My quarantine partner is an aerospace engineer and I too have a certain interest in space exploration, so this was something we didn’t want to miss. When the Space Force moon rocket lifted up, and when the command module gracefully settled on the lunar surface, Bernie was impressed at the details that were portrayed correctly. Needless to say, the show’s satirical slant also required some ludicrous exaggerations, like a launch that was moved up by four years to thwart a competing Chinese mission, necessitating a motley crew of untrained welders and electricians to staff a lunar science lab. And, as the head of the team on the ground, Carell projects the sort of oblivious geniality that marked his Michael Scott. Here he’s a four-star general, not the boss of the Scranton, PA branch of Dunder Mifflin Paper Company, but this new character is equally clueless.
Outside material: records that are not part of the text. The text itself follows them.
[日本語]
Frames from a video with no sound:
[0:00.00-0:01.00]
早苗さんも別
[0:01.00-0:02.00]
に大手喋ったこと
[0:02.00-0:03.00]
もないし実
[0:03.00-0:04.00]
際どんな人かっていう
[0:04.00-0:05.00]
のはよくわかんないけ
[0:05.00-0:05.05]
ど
For me the show’s top asset is John Malkovich, as Space Force’s chief scientist, a  rather effete hyper-intellectual who’s a good counterweight to Carell’s bluff General Mark Naird. Also along for the ride is Lisa Kudrow as Mark’s wife. For reasons that are never explained, Kudrow’s Maggie has spent most of the season’s 10 episodes serving a forty-year prison sentence. (If there’s a joke here, it escapes me completely.) As for Carell’s role, no one seems to have decided whether he’s a comic buffoon or a sensitive guy missing his wife and struggling with his angry teen-aged daughter. There’s a good gag or two: the lead astronaut, an ambitious young African-American woman, agonizes over to what to say when she makes history by stepping onto the lunar service. She decides on a history-evoking phrase, “It’s good to be back on the moon,” but muffs it, saying instead, “It’s good to be Black on the moon.” Funny, but not worth ten episodes.